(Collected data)
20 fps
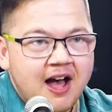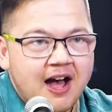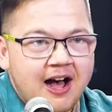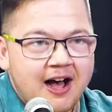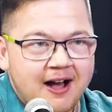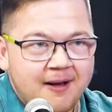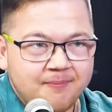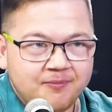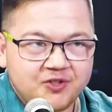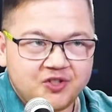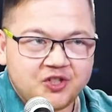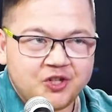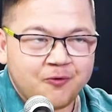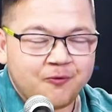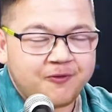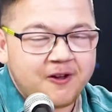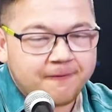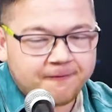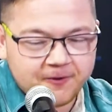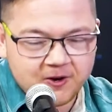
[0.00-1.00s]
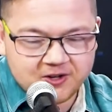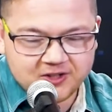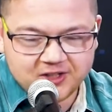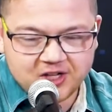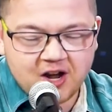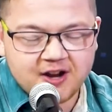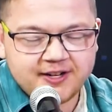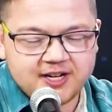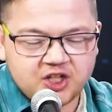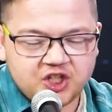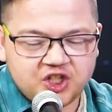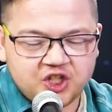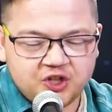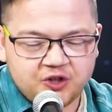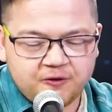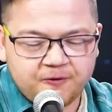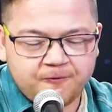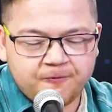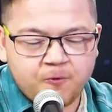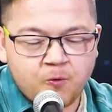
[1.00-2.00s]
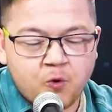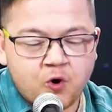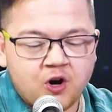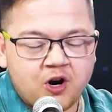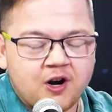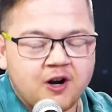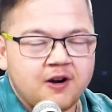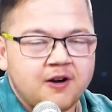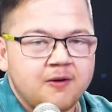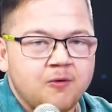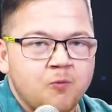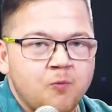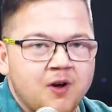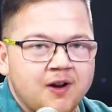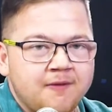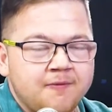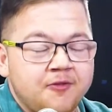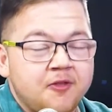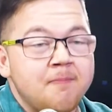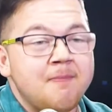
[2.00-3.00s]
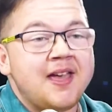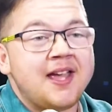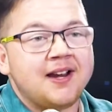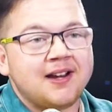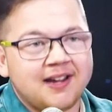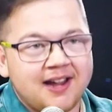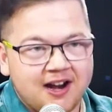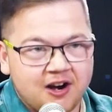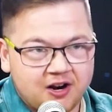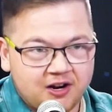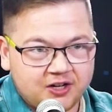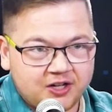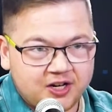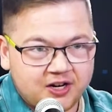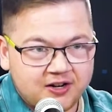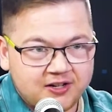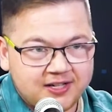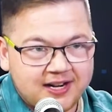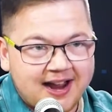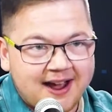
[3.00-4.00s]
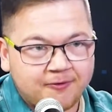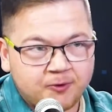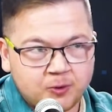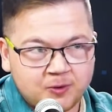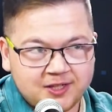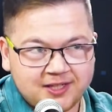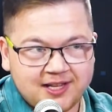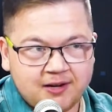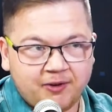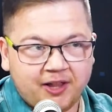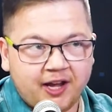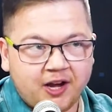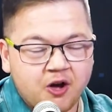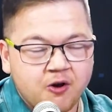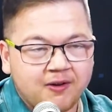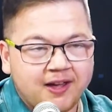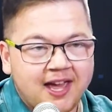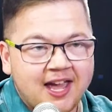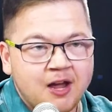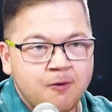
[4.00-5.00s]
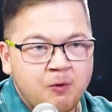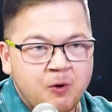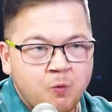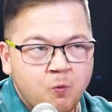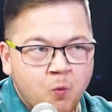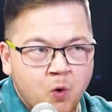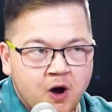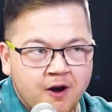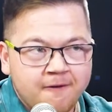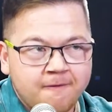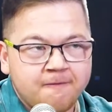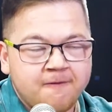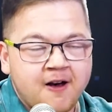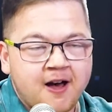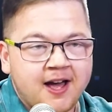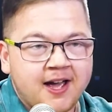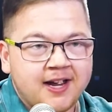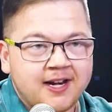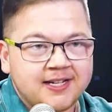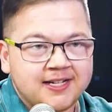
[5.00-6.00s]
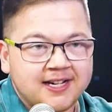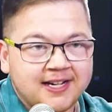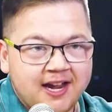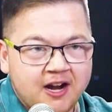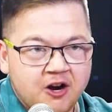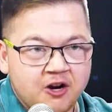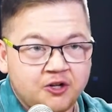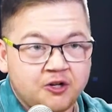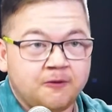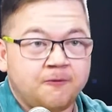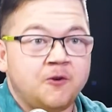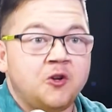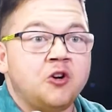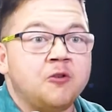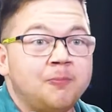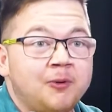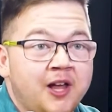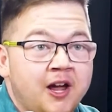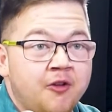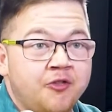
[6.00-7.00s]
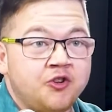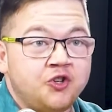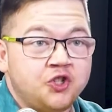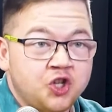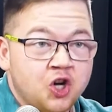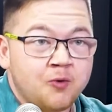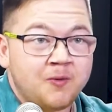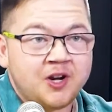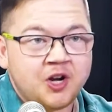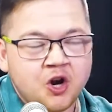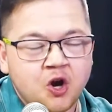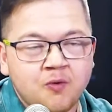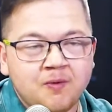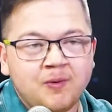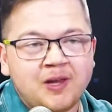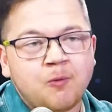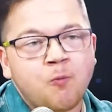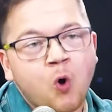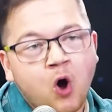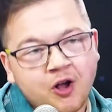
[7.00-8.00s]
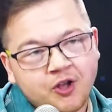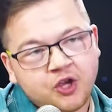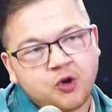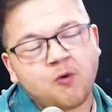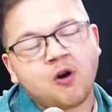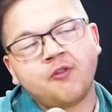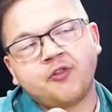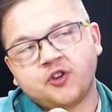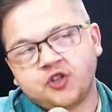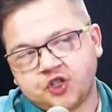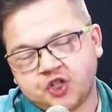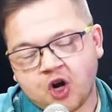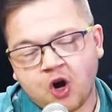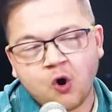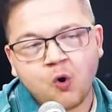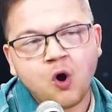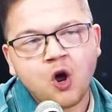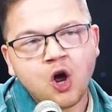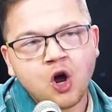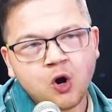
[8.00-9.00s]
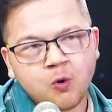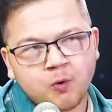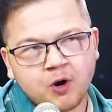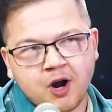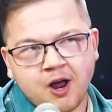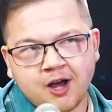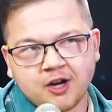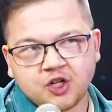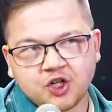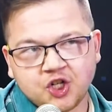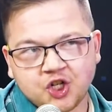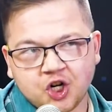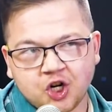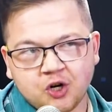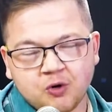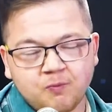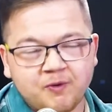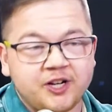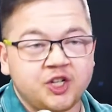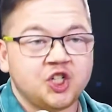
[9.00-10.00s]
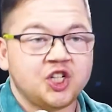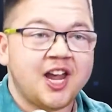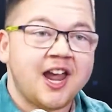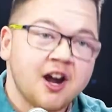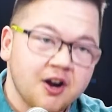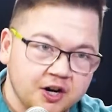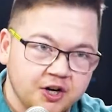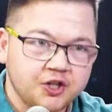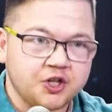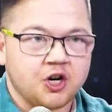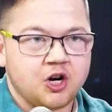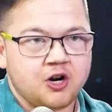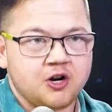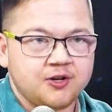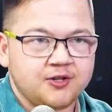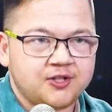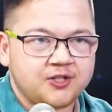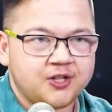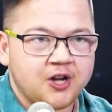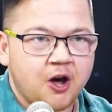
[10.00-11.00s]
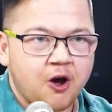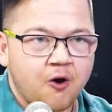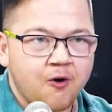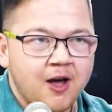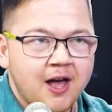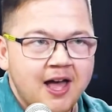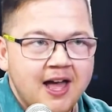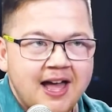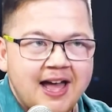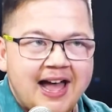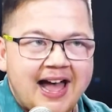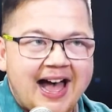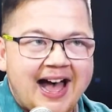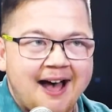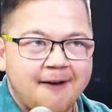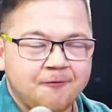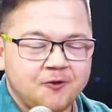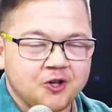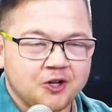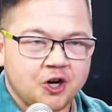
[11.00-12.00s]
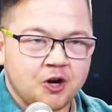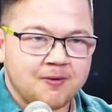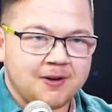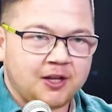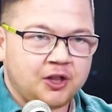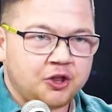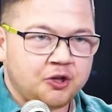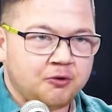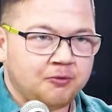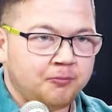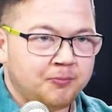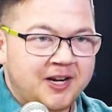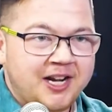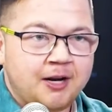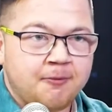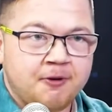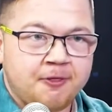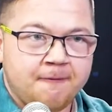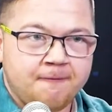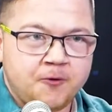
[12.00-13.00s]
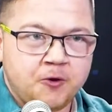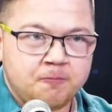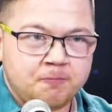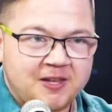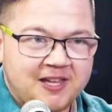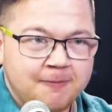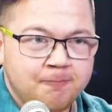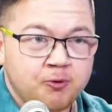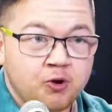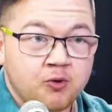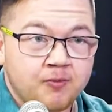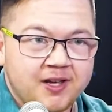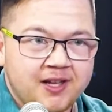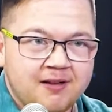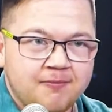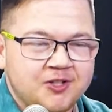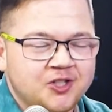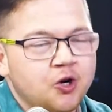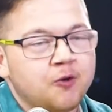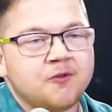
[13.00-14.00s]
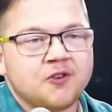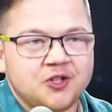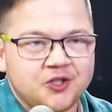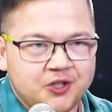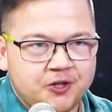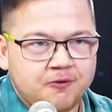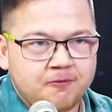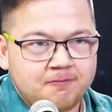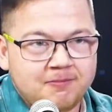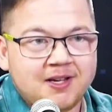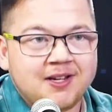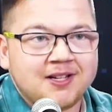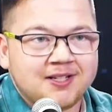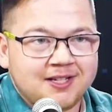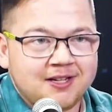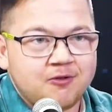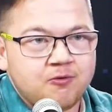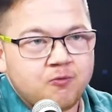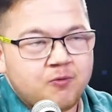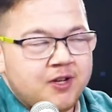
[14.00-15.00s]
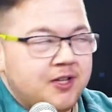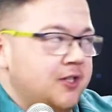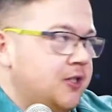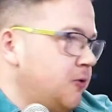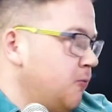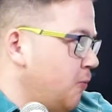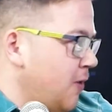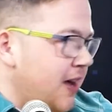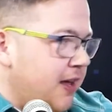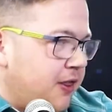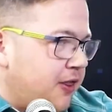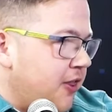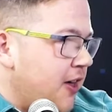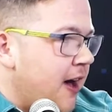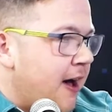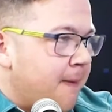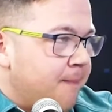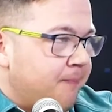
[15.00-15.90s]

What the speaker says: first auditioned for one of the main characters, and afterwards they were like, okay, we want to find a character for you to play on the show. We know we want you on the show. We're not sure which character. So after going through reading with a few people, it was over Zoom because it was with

--

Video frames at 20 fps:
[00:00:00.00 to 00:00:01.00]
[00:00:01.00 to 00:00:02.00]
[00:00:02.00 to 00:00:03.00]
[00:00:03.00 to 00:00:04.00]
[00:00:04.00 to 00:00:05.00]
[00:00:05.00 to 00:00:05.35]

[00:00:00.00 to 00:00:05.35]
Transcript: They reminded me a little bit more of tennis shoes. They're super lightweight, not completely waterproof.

...

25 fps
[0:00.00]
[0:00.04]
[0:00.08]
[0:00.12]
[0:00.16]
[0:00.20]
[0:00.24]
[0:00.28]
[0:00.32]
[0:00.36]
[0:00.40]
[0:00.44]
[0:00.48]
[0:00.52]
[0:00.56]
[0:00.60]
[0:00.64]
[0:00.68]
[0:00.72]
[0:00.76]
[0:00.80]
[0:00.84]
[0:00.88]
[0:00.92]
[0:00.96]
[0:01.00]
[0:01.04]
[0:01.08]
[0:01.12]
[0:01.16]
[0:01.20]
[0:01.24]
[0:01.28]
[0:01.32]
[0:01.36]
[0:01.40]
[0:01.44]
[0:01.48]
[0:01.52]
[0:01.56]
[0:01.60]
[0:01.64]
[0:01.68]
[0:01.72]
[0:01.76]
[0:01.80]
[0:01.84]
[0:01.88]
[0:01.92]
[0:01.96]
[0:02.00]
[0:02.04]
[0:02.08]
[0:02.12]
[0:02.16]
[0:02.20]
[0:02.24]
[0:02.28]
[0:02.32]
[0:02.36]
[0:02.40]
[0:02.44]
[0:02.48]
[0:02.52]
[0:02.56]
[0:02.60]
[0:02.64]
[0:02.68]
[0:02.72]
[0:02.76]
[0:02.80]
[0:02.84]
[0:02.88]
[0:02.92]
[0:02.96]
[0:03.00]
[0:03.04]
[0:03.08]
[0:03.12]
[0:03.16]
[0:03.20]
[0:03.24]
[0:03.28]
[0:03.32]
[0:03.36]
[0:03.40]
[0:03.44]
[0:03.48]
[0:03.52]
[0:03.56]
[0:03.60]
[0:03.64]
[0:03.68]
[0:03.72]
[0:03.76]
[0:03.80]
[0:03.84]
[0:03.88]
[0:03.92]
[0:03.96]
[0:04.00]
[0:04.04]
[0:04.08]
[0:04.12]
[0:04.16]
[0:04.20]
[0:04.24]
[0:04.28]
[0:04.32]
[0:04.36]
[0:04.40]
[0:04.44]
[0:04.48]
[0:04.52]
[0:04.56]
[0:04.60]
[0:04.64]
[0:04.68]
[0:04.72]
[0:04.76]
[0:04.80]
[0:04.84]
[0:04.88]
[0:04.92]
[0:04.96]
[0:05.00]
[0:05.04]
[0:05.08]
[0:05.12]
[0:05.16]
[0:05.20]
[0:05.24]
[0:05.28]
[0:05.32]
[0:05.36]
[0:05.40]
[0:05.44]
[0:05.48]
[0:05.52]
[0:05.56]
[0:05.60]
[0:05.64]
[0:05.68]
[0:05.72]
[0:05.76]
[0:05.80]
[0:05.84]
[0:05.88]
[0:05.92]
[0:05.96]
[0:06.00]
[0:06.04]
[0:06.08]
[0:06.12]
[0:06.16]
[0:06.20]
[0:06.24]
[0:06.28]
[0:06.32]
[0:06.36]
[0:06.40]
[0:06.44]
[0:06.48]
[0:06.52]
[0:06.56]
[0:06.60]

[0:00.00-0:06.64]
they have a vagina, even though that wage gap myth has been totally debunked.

**Exercise prompt**
Taking the records above, print only and exactly the lines from the line with "[6.00-7.00s]" to the line with "What the speaker", both kept, and exclude pictures.

**Written answer**
[6.00-7.00s]
[7.00-8.00s]
[8.00-9.00s]
[9.00-10.00s]
[10.00-11.00s]
[11.00-12.00s]
[12.00-13.00s]
[13.00-14.00s]
[14.00-15.00s]
[15.00-15.90s]

What the speaker says: first auditioned for one of the main characters, and afterwards they were like, okay, we want to find a character for you to play on the show. We know we want you on the show. We're not sure which character. So after going through reading with a few people, it was over Zoom because it was with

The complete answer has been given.